At the conference Bernshteyn attended, the speaker discussed these thresholds for different types of problems. One of the thresholds, he realized, was a lot like a threshold that existed in the world of descriptive set theory, namely the number of colors required to color certain infinite graphs in a measurable way.
For Bernshteyn, it was more than a coincidence. Computer scientists are not just like librarians, setting aside problems based on the effectiveness of their algorithms. These problems couldn’t just be written in terms of graphics and coloring.
Perhaps, he thought, the two shelves had more in common than that. Perhaps the connection between these two areas was much deeper.
Maybe all the books and their shelves were the same, just written in different languages and needed a translator.
Bernshteyn set out to make this connection explicit.

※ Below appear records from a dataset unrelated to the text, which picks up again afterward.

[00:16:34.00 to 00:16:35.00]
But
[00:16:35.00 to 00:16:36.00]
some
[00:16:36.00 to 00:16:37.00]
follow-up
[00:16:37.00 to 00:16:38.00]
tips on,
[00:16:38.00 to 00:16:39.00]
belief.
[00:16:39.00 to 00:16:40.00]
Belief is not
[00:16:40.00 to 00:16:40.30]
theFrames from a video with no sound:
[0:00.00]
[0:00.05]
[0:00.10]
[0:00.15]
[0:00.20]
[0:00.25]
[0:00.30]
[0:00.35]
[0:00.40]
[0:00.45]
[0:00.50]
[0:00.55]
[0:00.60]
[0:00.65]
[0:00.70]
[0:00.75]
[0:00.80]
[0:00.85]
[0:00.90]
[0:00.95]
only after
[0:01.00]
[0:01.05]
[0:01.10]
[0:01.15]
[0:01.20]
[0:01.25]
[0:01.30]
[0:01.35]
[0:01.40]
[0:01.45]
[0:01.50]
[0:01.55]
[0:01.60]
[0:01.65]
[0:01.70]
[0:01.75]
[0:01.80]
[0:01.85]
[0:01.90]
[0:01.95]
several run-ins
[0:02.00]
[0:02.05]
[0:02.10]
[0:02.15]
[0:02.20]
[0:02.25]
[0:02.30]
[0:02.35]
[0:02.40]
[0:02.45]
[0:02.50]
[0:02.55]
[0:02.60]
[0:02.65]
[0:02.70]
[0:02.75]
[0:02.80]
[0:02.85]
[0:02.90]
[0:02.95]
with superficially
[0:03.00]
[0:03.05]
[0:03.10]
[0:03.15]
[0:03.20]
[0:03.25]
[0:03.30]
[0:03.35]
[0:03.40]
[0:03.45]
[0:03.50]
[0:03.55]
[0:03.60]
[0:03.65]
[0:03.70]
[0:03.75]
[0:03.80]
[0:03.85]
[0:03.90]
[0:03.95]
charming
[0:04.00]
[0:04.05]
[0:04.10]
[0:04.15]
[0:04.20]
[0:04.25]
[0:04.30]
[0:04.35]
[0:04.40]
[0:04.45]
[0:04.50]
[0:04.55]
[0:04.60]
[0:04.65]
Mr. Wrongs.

He wanted to show that any efficient local algorithm can be transformed into a Lebesgue-measurable way of coloring an infinite graph (which satisfies some important additional properties). That is, one of the most important shelves in computer science is equivalent to one of the most important shelves in set theory (at the top of the hierarchy).
He started with the network problems course in computer science class, focusing on their general rule: A given node’s algorithm uses information only about its local neighborhood, whether the graph has a thousand or a billion nodes.
To work properly, all the algorithm has to do is label each node in a given neighborhood with a unique number, so that it can record information about nearby nodes and give instructions about them. This is quite simple to do in a finite graph: just give each node in the graph a different number.